All break, I’ve barely wanted to leave my house and do anything. Not in a bad way. I’ve just been feeling super relaxed and haven’t wanted to go anywhere. I’m kind of feeling the same way right now, although I’m really excited to see my friend from school. I hope she calls soon so I don’t have to drive when it’s super late and all of the crazies are out.
For now, I’ll just keep watching TV. iCarly it is!
From 6pm-6am on New Year’s Eve/Day AAA will take your drunk self and your car home for FREE, member or not: 800-222-4357
PLEASE PLEASE PLEASE. I don’t care how good of a drunk driver you believe you are. Just make the call. Is your pride worth the price of another’s life?

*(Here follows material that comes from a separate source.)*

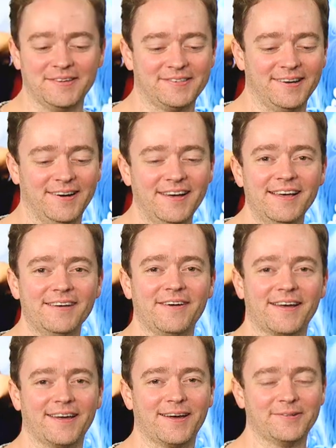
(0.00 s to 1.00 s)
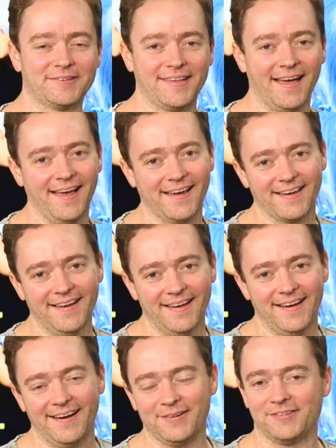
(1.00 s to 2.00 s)
so if I can go stag,
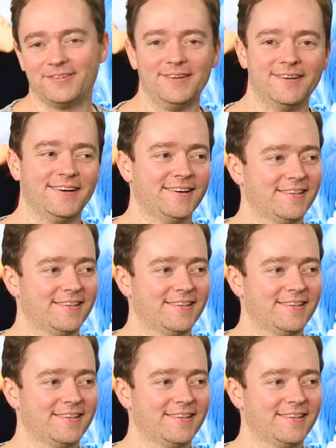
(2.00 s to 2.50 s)
I'll got that app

the worst thing about the new year is having to remember to write 2012 instead of 2011
Agreed. Although I did catch myself writing 2012 a few times this year…
And The Salvation Army.
These places have completely ruined my expectation on how much things should cost. That’s why I hate shopping in regular stores. To me, everything’s overpriced!
…Yet I don’t want to be all by myself.
One group says that nothing’s going on. I don’t know if I believe them.
Another one (the one I’ve seen on NYE for the past few years) has parted ways for the night.
A friend in my other group is having a party at his house but something inside me just doesn’t want to go. I don’t feel like I really belong any more. They have so many inside jokes and weird things that it’s awkward; the event invite, for instance, is full of inside jokes that I don’t understand because I wasn’t there when they happened. You see, I’m only invited to half of the things that group does. Finally, I don’t really want to be driving on NYE with all of the crazies out. He hasn’t invited his guests to stay overnight nor would I feel completely comfortable in doing so just because I don’t know his family or his house.
Lastly, my best friend is going to his girlfriend’s brother’s apartment party.
I briefly thought about hosting NYE at my house but:
- It’s my parents’ wedding anniversary on NYE and I always feel weird about that.
- I didn’t want to have to choose between groups on which group to invite (because they don’t get along with each other. I tried a few years ago at my high school graduation party to have all of them in the same place and it was a complete failure.).
I just don’t know what to do.
I’ll probably end up going to bed early and not doing anything besides drinking a bottle of sparkling grape juice that I may or may not pick up for myself. It’s not like I’m a fan of New Year’s anyway. Like every year, my dog will be my first kiss of the year (or, if I’m feeling up for change, my cat) and I will progress through 2012 without any romantic interests (this fact will be brought to my attention multiple times during the year). I’m not super bitter about it right now.
I just don’t see the point.
- I WANT TO GO DOWNTOWN. I say it to my friends all the time to no avail. Some of my friends went the first week of break but I couldn’t because I had a back doctor appointment. Needless to say, I probably won’t be going downtown.
- I want to go rollerskating. I suggested it to some of my friends but they quickly vetoed it and suggested ice skating instead. While I enjoy ice skating, I really just want to go rollerskating at the place I used to go when I was in elementary school. I just think it would be so fun.
- Go to the Winter Wonderland Woods drive-through holiday thing. But there’s no snow so it’s not nearly as magical.
- Go sledding. Again, I can’t do this without snow.
- Spend the whole day with a few close friends doing winter-like things. Again, there really isn’t a winter happening in Illinois right now.
- See the American version of The Girl with the Dragon Tattoo.
- Have fun.
While some wonderful things happened (like Warped Tour and meeting Tom Felton), 2011 was one of the worst years of my life.
I have never in my life been more depressed and unhappy for long periods of time like I’ve been in 2011. I’ve been alone for a lot of it (not by choice). Friendships have fluctuated and my back issues came back. In my mind, I no longer have a Grandma (or any grandparents left). Pluto died when I needed him most. My dad struggled to find work all year even though he’s an experienced and skillful carpenter. I’ve questioned my sanity on multiple occasions. I STILL don’t know what I want to do with my life while everyone else seems to be making decisions or at least taking steps toward something promising. I still don’t have plans for New Years.
While the last one is not all that important, I still maintain that 2011 was not kind to me.